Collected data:
'''

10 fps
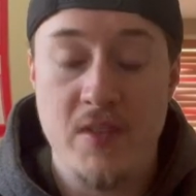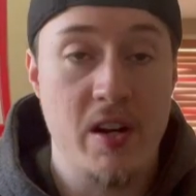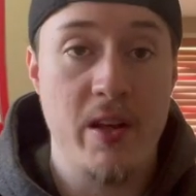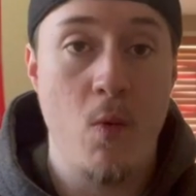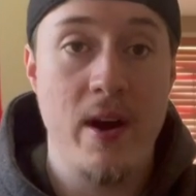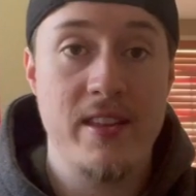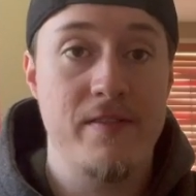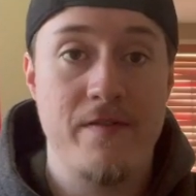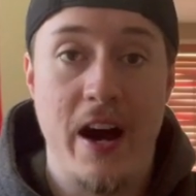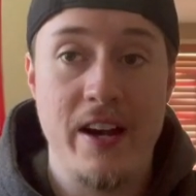They went to
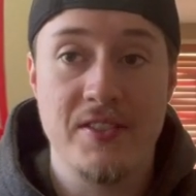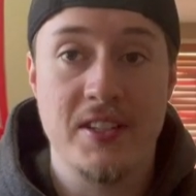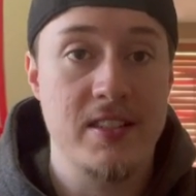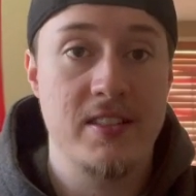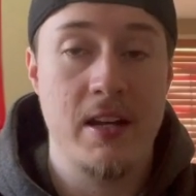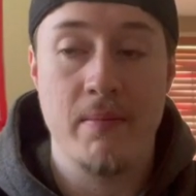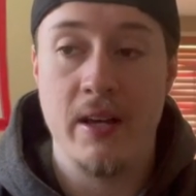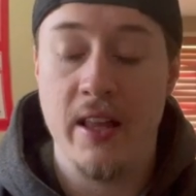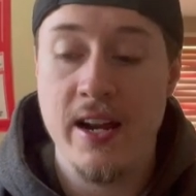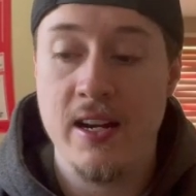the finals against the Tampa Bay
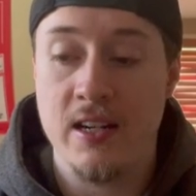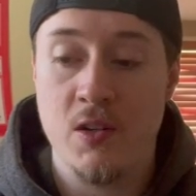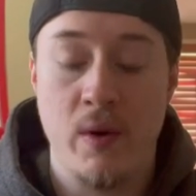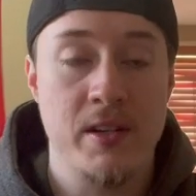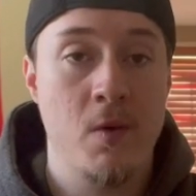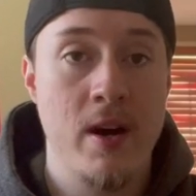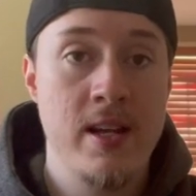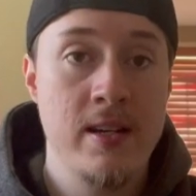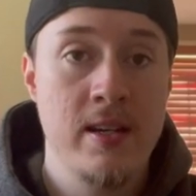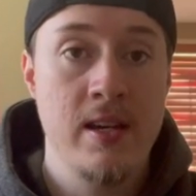Lightning in
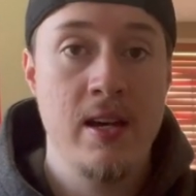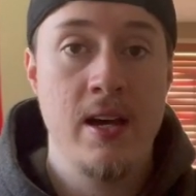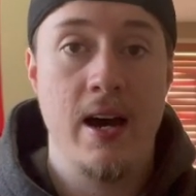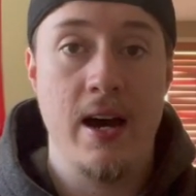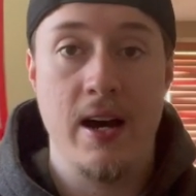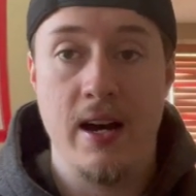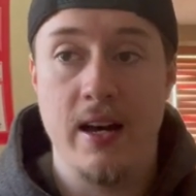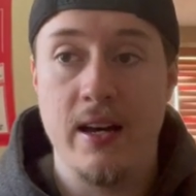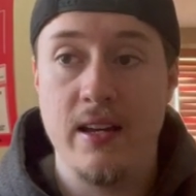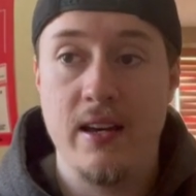2020.
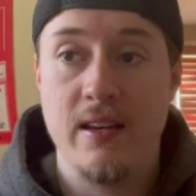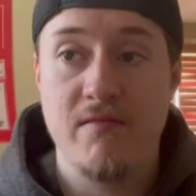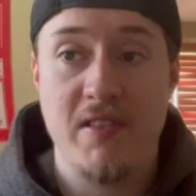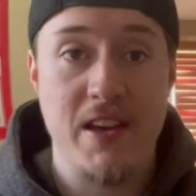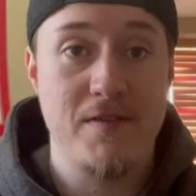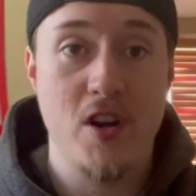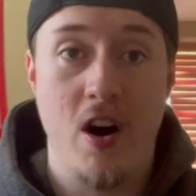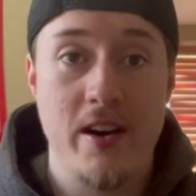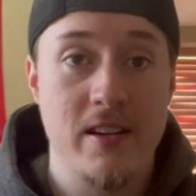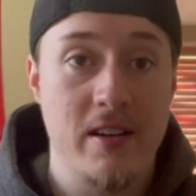They've
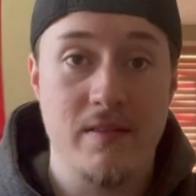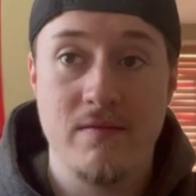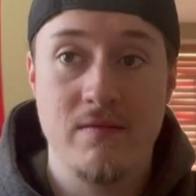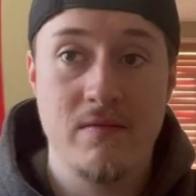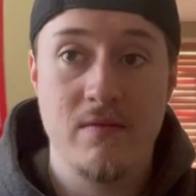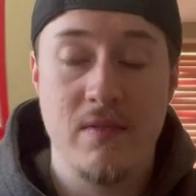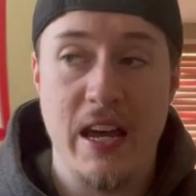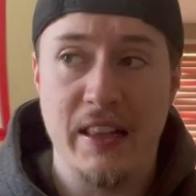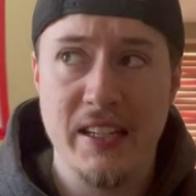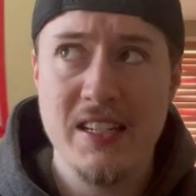gone to
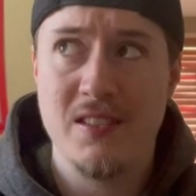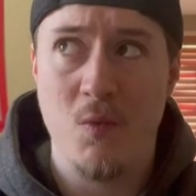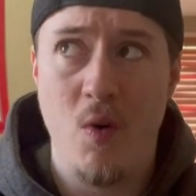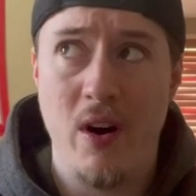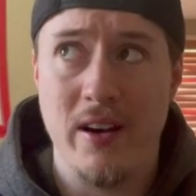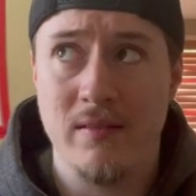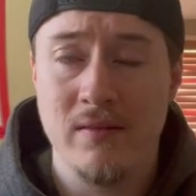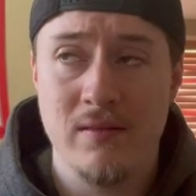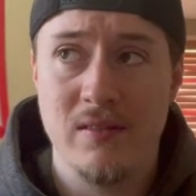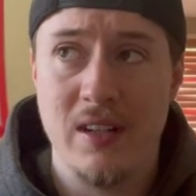at least one,
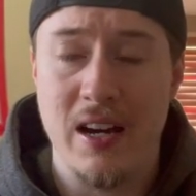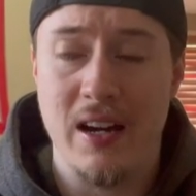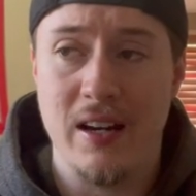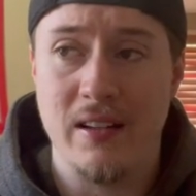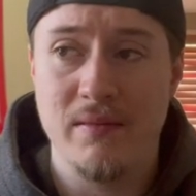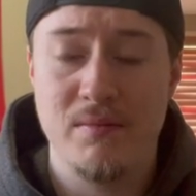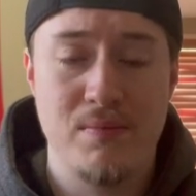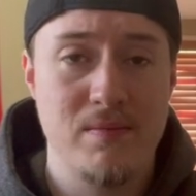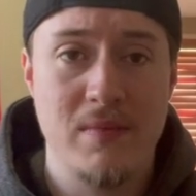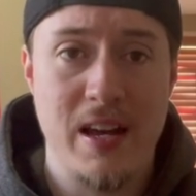
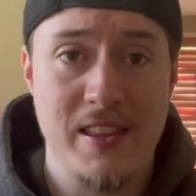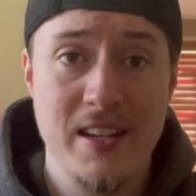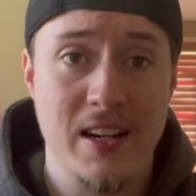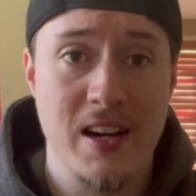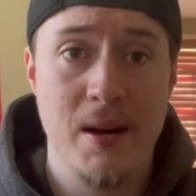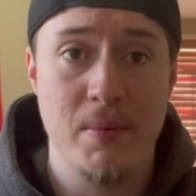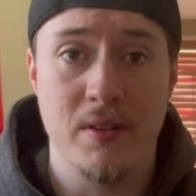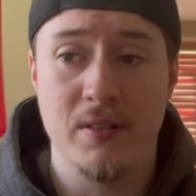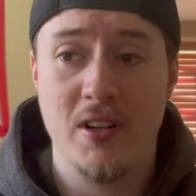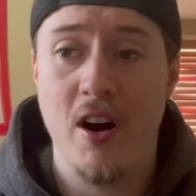I think a
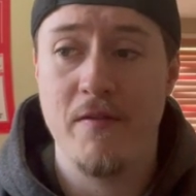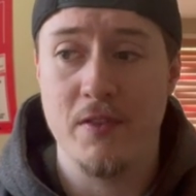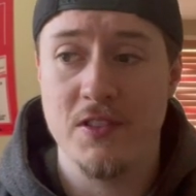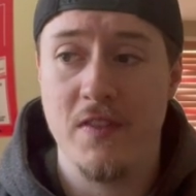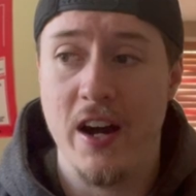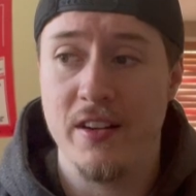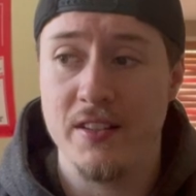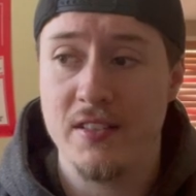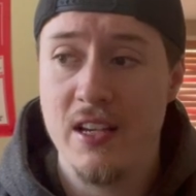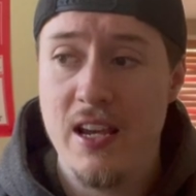couple conference
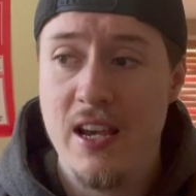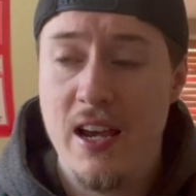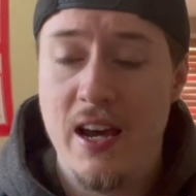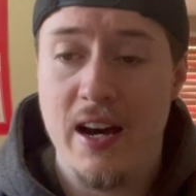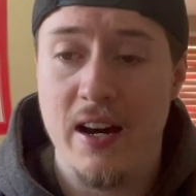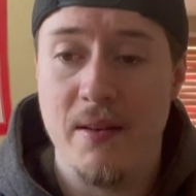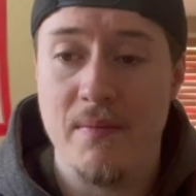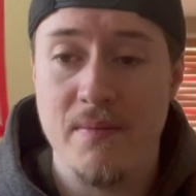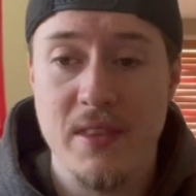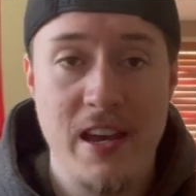finals.
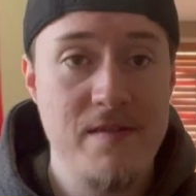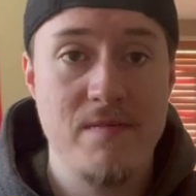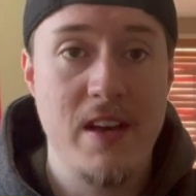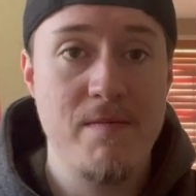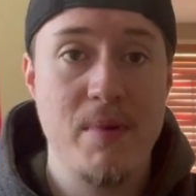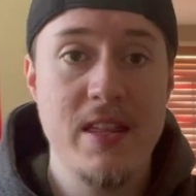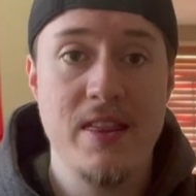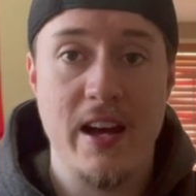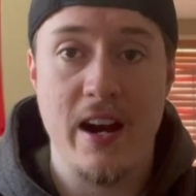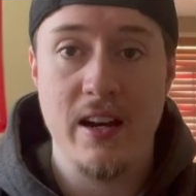They've been
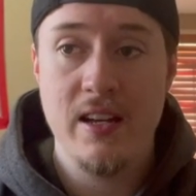there.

'''

**ASSIGNMENT**
Output every entry exactly. Pictures stay out.

**EXERCISE RESPONSE**
10 fps
They went to
the finals against the Tampa Bay
Lightning in
2020.
They've
gone to
at least one,
I think a
couple conference
finals.
They've been
there.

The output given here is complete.